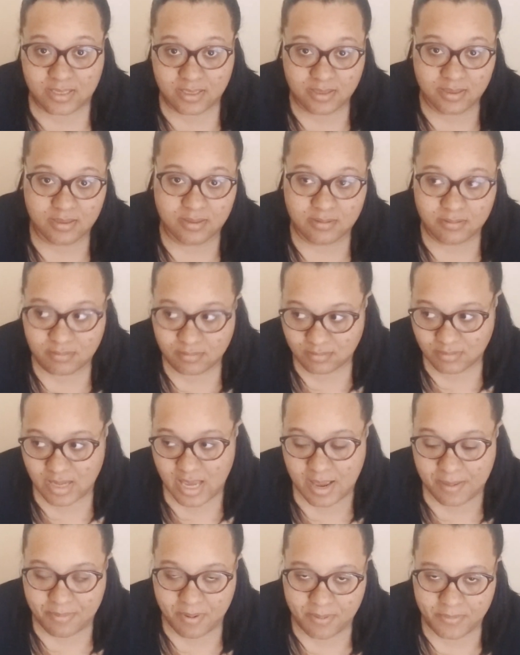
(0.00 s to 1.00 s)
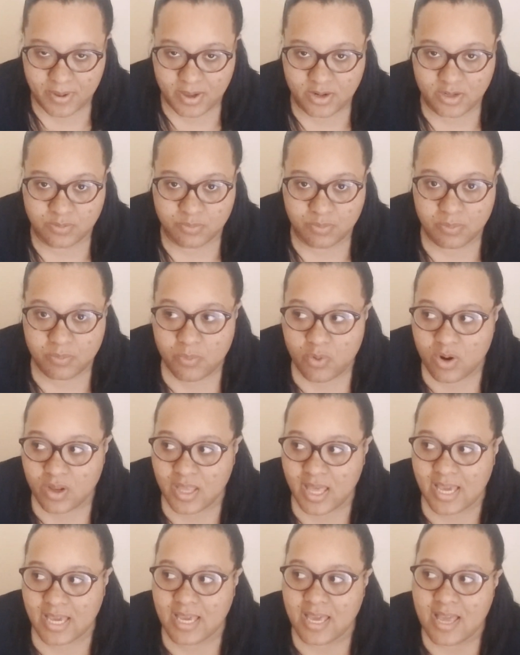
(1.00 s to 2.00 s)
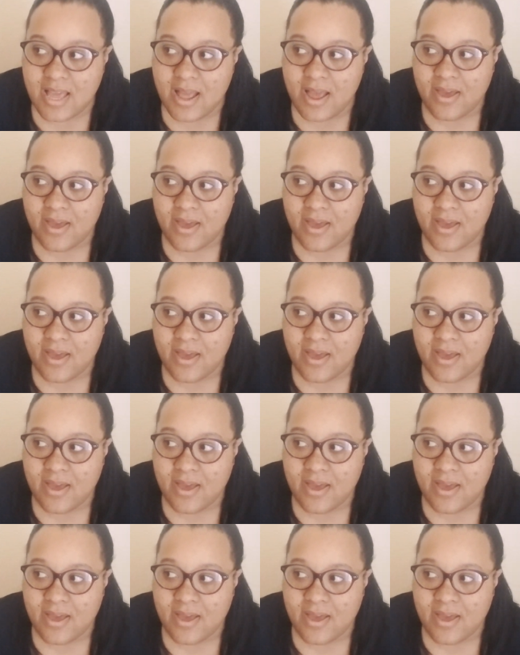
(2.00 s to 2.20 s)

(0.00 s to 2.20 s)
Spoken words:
to K-pop idols, but more like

_ _ _ _ _

● Directions:
Repeat the lines above exactly, and keep every picture out.

● Response to this task:
(0.00 s to 1.00 s)
(1.00 s to 2.00 s)
(2.00 s to 2.20 s)

(0.00 s to 2.20 s)
Spoken words:
to K-pop idols, but more like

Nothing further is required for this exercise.